BERTScore

BERTScore, introduced by Zhang, Tianyi, et al.¹, evaluates text generation quality, making it ideal for tasks like text summarization and machine translation. It computes a similarity score for each token in the candidate sentence (generated text) with each token in the reference (ground truth) sentence. Instead of exact matches, token similarity is computed using embeddings generated with a Text Embedding Model. In this way the context in which words appear is taken into consideration, unlike with traditional metrics like BLEU or ROUGE, which rely on n-gram overlap and can be limited in capturing semantic meaning.

Calculation

The BERTScore computation involves the following steps:

Embedding Extraction: Extract embeddings for each word (or sentence) token in the output and reference.
Similarity Calculation: Compute the cosine similarity between each word (or sentence) token embedding in the output and each word (or sentence) token embedding in the reference.
Matching Tokens: For each word (or sentence) token in the output, find the highest similarity score with any word (or sentence) token in the reference (precision). Similarly, for each word (or sentence) token in the reference, find the highest similarity score with any word (or sentence) token in the output (recall).
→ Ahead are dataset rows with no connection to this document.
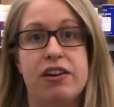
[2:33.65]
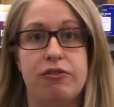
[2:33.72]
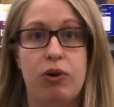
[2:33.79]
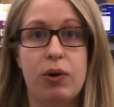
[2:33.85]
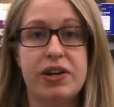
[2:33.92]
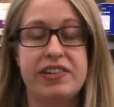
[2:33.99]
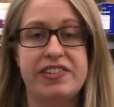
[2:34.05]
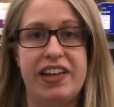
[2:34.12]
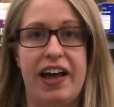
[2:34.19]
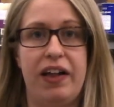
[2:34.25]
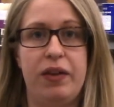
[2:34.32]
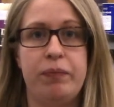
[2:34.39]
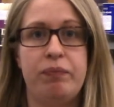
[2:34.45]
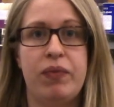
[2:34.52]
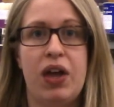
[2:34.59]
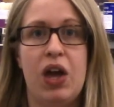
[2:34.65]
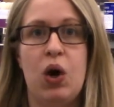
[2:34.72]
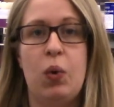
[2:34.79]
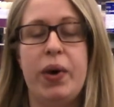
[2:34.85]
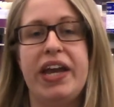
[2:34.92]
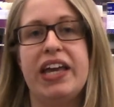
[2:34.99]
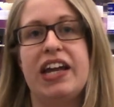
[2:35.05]
of horse cell,
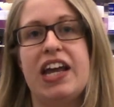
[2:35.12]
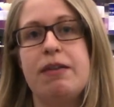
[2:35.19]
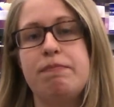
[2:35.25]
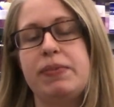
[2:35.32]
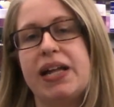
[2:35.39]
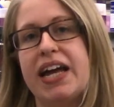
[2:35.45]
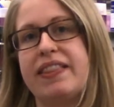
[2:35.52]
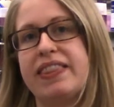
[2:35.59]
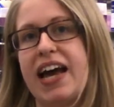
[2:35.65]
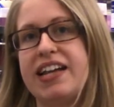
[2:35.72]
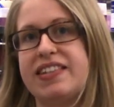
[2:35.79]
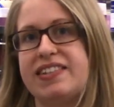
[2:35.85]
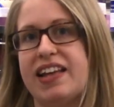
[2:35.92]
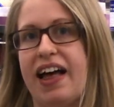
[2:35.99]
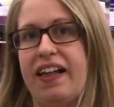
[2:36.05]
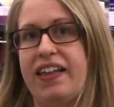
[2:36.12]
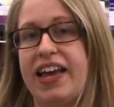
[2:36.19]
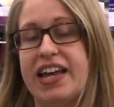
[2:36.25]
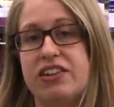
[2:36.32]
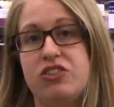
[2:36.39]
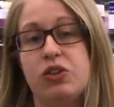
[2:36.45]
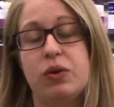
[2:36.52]
we could implant that cell
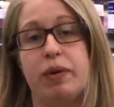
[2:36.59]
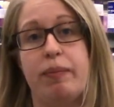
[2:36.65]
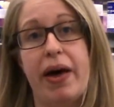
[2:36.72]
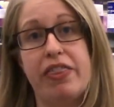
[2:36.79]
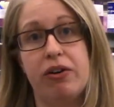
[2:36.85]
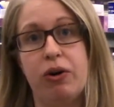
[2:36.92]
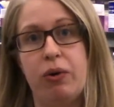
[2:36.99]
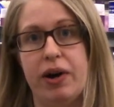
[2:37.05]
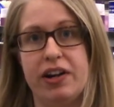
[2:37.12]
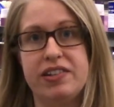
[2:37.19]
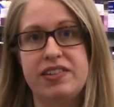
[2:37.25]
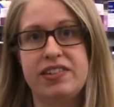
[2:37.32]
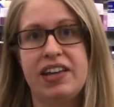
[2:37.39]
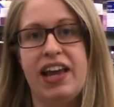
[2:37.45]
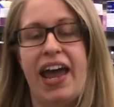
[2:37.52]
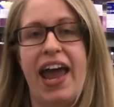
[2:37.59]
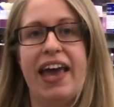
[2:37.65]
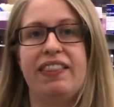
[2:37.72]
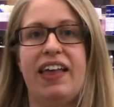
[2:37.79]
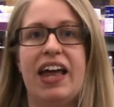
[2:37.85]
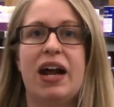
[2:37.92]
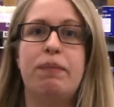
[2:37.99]
into a mother horse
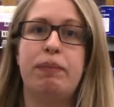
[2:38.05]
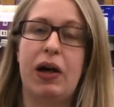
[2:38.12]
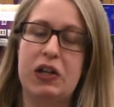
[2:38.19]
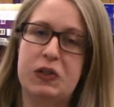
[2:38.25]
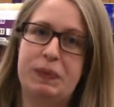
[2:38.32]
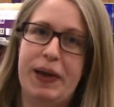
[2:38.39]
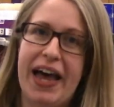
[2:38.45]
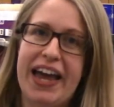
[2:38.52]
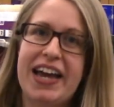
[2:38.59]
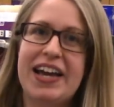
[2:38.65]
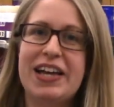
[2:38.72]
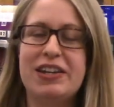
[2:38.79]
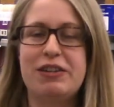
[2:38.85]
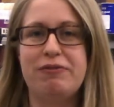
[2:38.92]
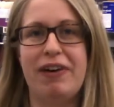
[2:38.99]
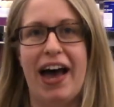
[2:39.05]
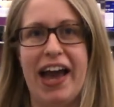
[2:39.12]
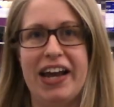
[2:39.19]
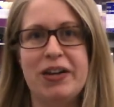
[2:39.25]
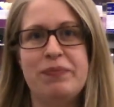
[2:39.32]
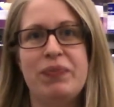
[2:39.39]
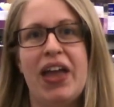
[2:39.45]
and let it multiply,
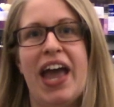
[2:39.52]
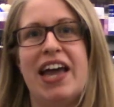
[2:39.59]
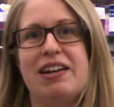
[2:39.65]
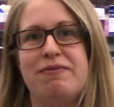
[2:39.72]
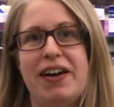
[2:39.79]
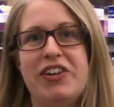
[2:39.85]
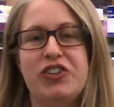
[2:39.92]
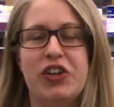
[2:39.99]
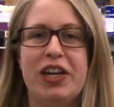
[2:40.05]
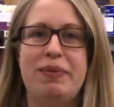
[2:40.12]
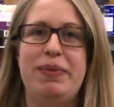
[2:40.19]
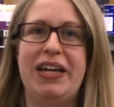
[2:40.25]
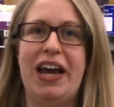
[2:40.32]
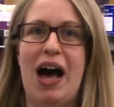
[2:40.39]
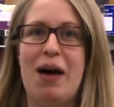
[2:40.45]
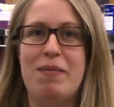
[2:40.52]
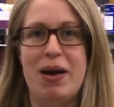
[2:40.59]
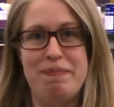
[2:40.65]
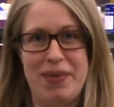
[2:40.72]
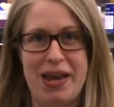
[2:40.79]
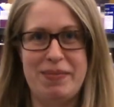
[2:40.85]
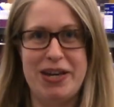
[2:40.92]
divide, and eventually become a
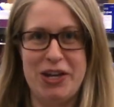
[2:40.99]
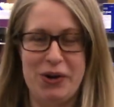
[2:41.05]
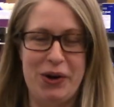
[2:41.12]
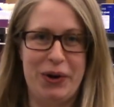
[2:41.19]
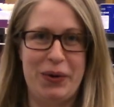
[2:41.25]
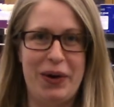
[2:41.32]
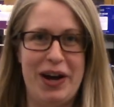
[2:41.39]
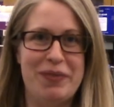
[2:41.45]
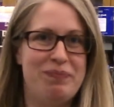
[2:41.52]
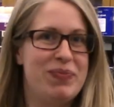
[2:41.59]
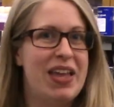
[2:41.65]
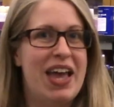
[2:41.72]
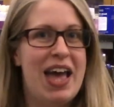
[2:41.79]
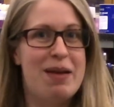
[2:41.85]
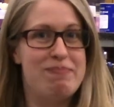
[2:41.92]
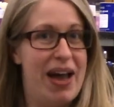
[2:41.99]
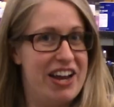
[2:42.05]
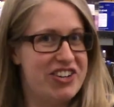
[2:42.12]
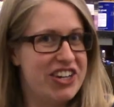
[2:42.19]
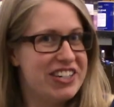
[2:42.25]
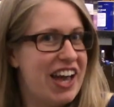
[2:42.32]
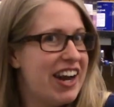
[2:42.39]
baby unicorn.
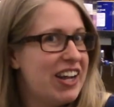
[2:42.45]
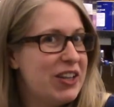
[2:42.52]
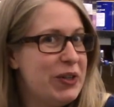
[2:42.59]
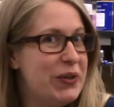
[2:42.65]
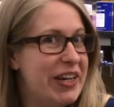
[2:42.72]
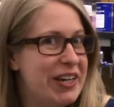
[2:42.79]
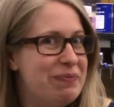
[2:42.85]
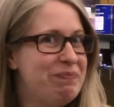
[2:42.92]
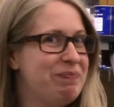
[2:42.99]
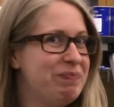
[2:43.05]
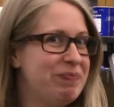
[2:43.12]
Magic not included.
The formulas for precision \(P\), recall \(R\), and F1 score \(F1\) are as follows:

\[ P=\frac{1}{c}\sum_{x \in c}\max_{y \in r}sim(x,y) \]

\[ R=\frac{1}{r}\sum_{y \in r}\max_{x \in c}sim(y,x) \]

\[ F1=2\cdot \frac{P \cdot R}{P + R} \]

where:

\(c\) is the set of embeddings for the output word (or sentence) tokens.
\(r\) is the set of embeddings for the reference word (or sentence) tokens.
\(sim(x,y)\) is the cosine similarity between embeddings \(x\) and \(y\).

Example

Tip

Please consult our full Swagger API documentation to run this evaluator via APIs.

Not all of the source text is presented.